▶ TASK DIRECTIONS:
From the listing below, reproduce exactly the lines starting with the one with "(1718.00 s)" and going on through the one with "(1719.65 s)", both ends kept. No picture is copied.

▶ RAW DATA:

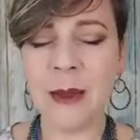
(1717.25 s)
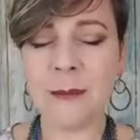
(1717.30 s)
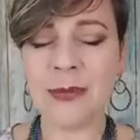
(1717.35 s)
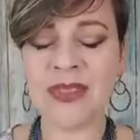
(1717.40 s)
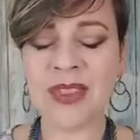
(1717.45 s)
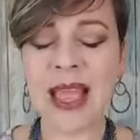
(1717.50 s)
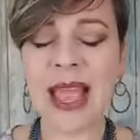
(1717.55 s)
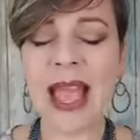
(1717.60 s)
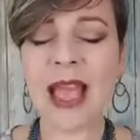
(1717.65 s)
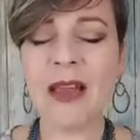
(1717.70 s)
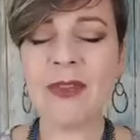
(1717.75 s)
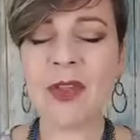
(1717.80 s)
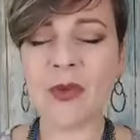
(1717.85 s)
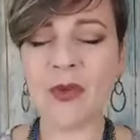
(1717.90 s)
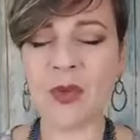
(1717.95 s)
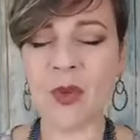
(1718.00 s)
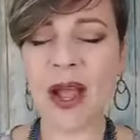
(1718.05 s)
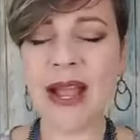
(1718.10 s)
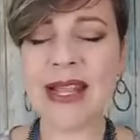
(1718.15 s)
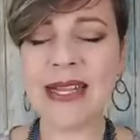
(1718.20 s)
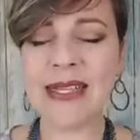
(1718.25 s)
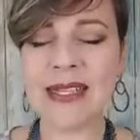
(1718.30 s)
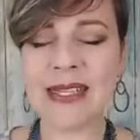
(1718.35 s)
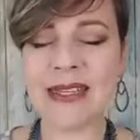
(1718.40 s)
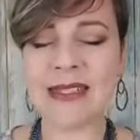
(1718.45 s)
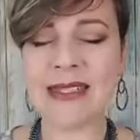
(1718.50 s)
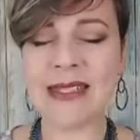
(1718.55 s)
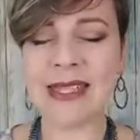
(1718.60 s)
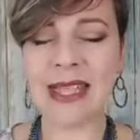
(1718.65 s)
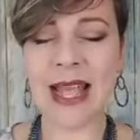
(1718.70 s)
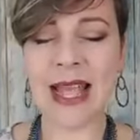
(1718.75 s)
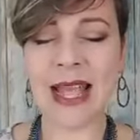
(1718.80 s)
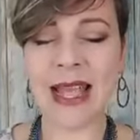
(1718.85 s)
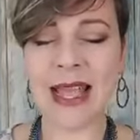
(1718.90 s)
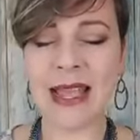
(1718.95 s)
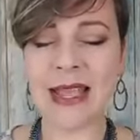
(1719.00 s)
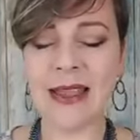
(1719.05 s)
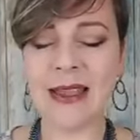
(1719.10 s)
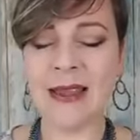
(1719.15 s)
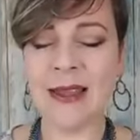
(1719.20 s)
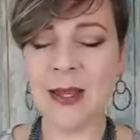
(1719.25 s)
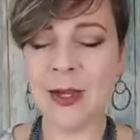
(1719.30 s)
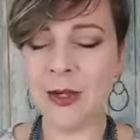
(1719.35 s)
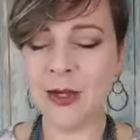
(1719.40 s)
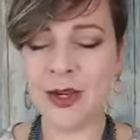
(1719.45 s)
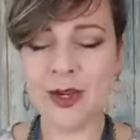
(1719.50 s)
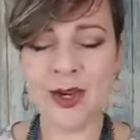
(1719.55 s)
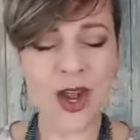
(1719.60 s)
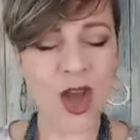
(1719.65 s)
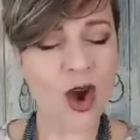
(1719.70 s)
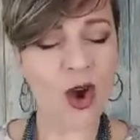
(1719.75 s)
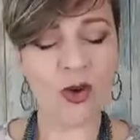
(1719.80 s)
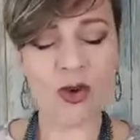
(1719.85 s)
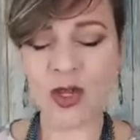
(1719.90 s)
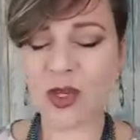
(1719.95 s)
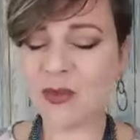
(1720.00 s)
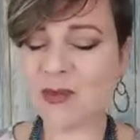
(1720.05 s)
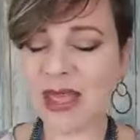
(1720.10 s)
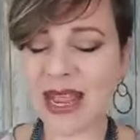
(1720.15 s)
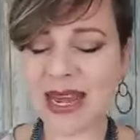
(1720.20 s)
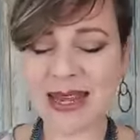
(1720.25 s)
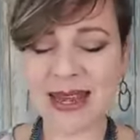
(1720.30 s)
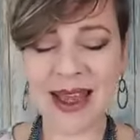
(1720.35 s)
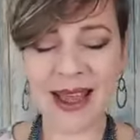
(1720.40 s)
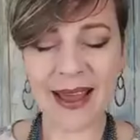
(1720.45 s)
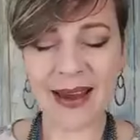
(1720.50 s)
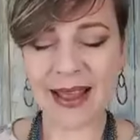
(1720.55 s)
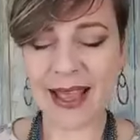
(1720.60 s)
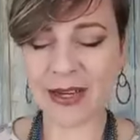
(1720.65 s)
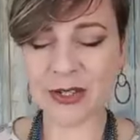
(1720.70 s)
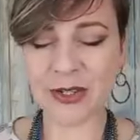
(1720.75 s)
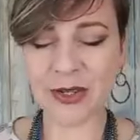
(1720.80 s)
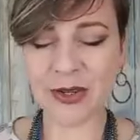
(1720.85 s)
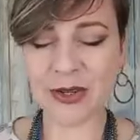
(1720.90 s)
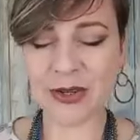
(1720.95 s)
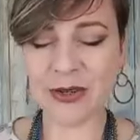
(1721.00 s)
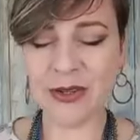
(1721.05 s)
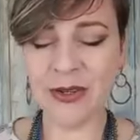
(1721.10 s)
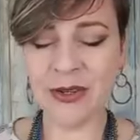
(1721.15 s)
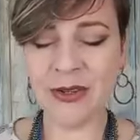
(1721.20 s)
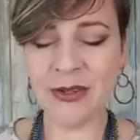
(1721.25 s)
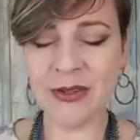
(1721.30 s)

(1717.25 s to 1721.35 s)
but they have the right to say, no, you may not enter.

* * *

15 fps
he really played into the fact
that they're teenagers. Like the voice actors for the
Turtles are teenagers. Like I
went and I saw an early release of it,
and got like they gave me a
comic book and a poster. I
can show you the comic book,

▶ EXERCISE OUTPUT:
(1718.00 s)
(1718.05 s)
(1718.10 s)
(1718.15 s)
(1718.20 s)
(1718.25 s)
(1718.30 s)
(1718.35 s)
(1718.40 s)
(1718.45 s)
(1718.50 s)
(1718.55 s)
(1718.60 s)
(1718.65 s)
(1718.70 s)
(1718.75 s)
(1718.80 s)
(1718.85 s)
(1718.90 s)
(1718.95 s)
(1719.00 s)
(1719.05 s)
(1719.10 s)
(1719.15 s)
(1719.20 s)
(1719.25 s)
(1719.30 s)
(1719.35 s)
(1719.40 s)
(1719.45 s)
(1719.50 s)
(1719.55 s)
(1719.60 s)
(1719.65 s)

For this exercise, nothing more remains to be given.